Biden's guests representing economic and infrastructure efforts
Saria Gwin-Maye is an Ohio ironworker and union member in Cincinnati who introduced Biden at the Brent Spence Bridge in Covington, Ky., in early January.
Jacki Liszak is the president and CEO of the Fort Myers Beach Chamber of Commerce and the elected fire commissioner for the Fort Myers Beach Fire Control District in southwest Florida. Biden and the first lady met Liszak while surveying the damage on the ground in the wake of Hurricane Ian last fall.
Paul Sarzoza is the owner of a cleaning business in Phoenix that services a semiconductor manufacturing company. He has to bring on nearly 200 employees in the next year to meet demand following the tech expansion attributed to the president's CHIPS and Science Act.
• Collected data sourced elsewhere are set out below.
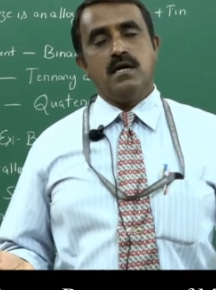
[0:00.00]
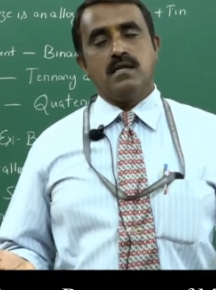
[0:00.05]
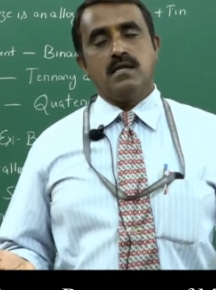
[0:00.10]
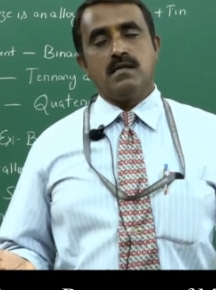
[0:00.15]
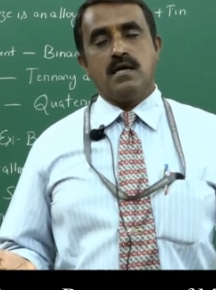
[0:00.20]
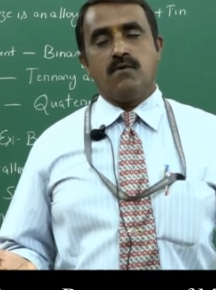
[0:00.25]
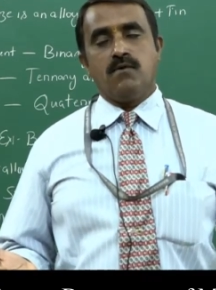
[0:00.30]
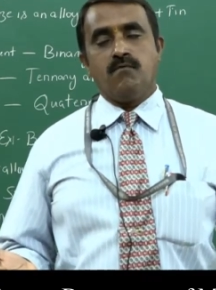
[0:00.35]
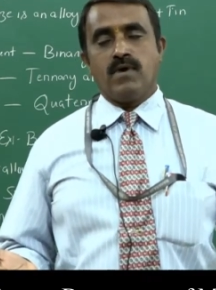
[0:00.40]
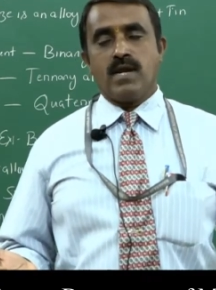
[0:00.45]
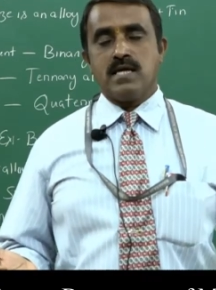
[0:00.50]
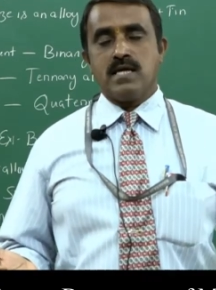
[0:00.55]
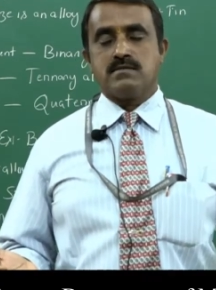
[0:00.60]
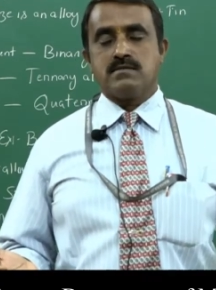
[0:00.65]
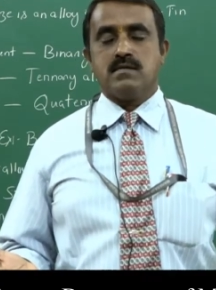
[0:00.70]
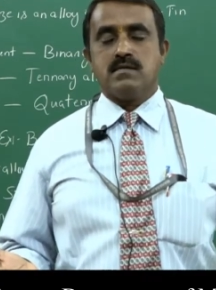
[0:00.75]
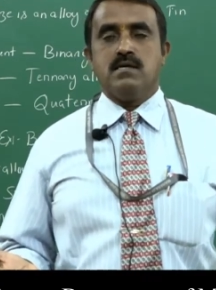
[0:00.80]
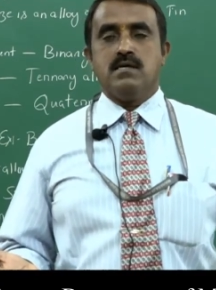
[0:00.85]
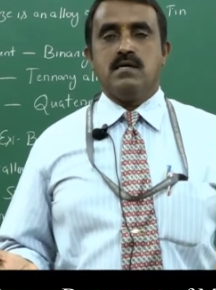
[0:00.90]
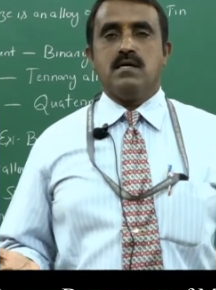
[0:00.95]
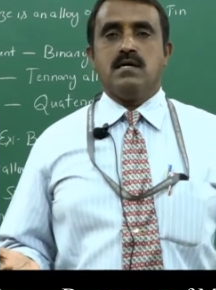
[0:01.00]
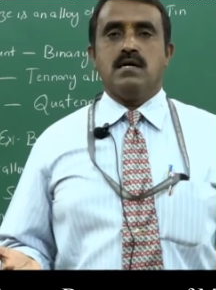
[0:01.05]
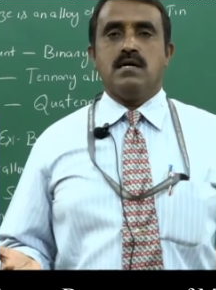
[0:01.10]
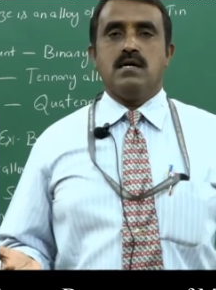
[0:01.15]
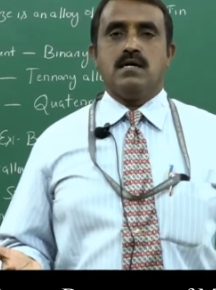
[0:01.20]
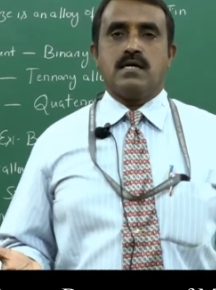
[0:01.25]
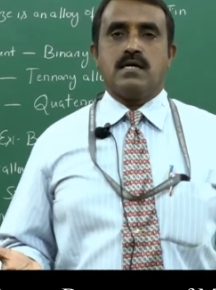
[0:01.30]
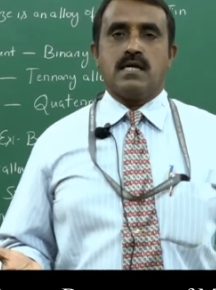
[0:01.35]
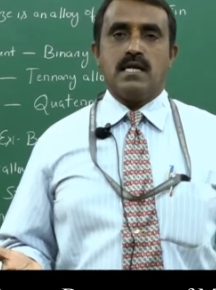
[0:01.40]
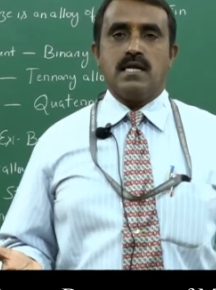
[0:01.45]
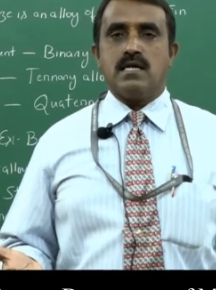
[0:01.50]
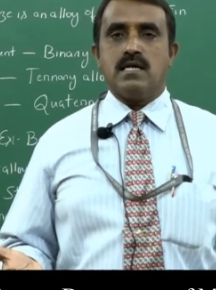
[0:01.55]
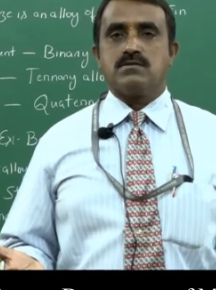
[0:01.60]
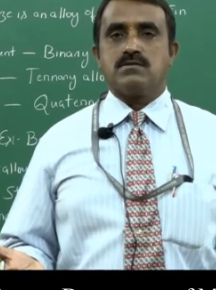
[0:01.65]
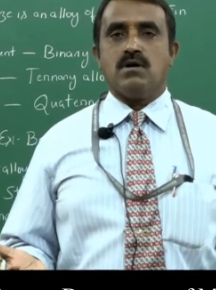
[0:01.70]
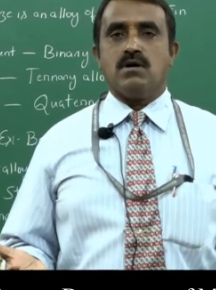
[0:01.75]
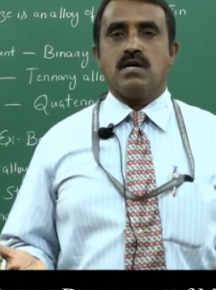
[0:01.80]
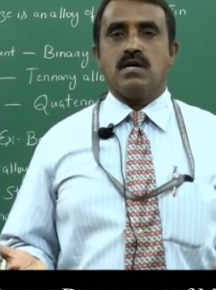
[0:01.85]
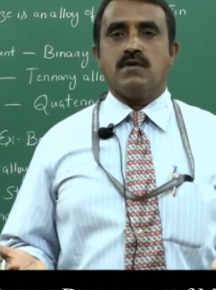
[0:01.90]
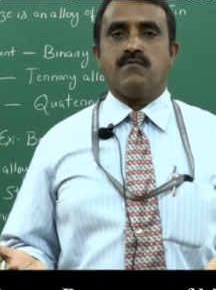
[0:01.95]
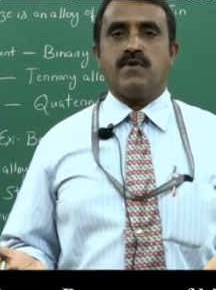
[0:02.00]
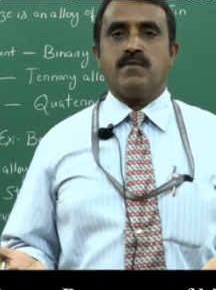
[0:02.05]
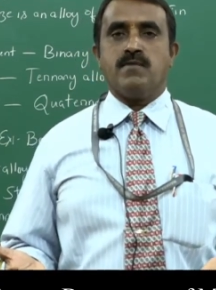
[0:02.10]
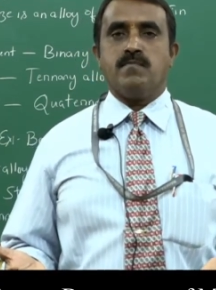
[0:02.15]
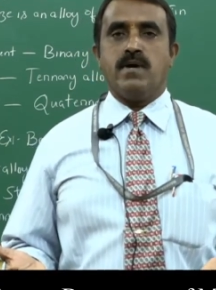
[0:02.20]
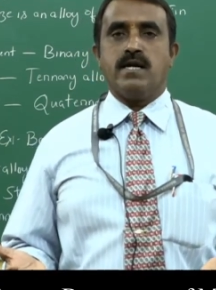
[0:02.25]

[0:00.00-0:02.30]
then whereas tin has got different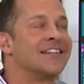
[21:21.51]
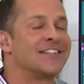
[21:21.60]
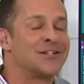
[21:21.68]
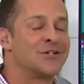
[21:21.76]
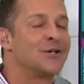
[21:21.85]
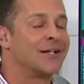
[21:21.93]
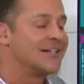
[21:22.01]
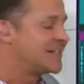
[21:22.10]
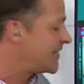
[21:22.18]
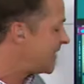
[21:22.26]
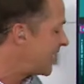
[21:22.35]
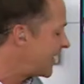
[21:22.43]
That's a
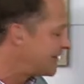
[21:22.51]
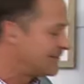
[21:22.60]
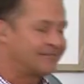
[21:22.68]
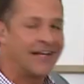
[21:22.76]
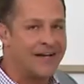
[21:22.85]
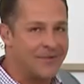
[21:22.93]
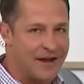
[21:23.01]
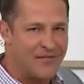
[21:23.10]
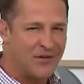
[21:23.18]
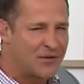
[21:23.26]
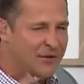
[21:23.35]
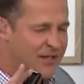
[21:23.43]
trilogy, and anyway,
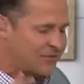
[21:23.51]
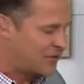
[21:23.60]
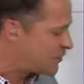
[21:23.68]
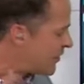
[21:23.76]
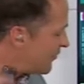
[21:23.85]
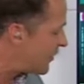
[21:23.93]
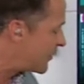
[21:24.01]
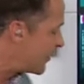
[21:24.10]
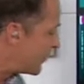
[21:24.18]
I've only read the first, I haven't read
Representing veterans and their families
Kristin Christensen and her daughter, Avarie Kollmar, are caregivers to Christensen's husband, a disabled Navy veteran who was medically retired due to combat-related injuries. Christensen, a 2021 Elizabeth Dole Foundation fellow, and her daughter advocate for military family caregivers.
The fight against hate and antisemitism
Ruth Cohen, a special guest of second gentleman Doug Emhoff, is a survivor of the Holocaust. She and her family were forced from their home by the Nazis, and she later found herself in the infamous Auschwitz-Birkenau concentration camp. She was liberated from the camp in 1945 and immigrated to the U.S. three years later, and she now volunteers at the United States Holocaust Memorial Museum in Washington, D.C.
Representing the Biden-Harris administration's education agenda
Maurice "Dion" Dykes is training to become a teacher through a no-cost pathway apprenticeship program in Knoxville, Tenn., after spending 25 years as a graphic designer.
Kate Foley is a 10th-grade student at Rolling Meadows High School in Illinois, where she's specializing in computer-integrated manufacturing. She hopes to become a biomedical engineer someday.
Other social issues: same-sex marriage, abortion and immigration
Gina and Heidi Nortonsmith were plaintiffs in the Goodridge v. Dept. of Public Health case, which led to Massachusetts becoming the first U.S. state to legalize same-sex marriage. They got married in 2004 on the first day same-sex marriage licenses were issued by the state.
Amanda Zurawski was just 18 weeks pregnant when her water broke. She and her husband, Josh, rushed to the hospital, but doctors were unable to help because they worried it could violate Texas abortion laws. She almost died from a life-threatening sepsis infection due to a delay in treatment.
Mitzi Colin Lopez was only 3 years old when her parents brought her to the United States from Mexico. As a DREAMer, she applied for and received Deferred Action for Childhood Arrivals (DACA) in 2015 and is now an advocate for comprehensive immigration reform.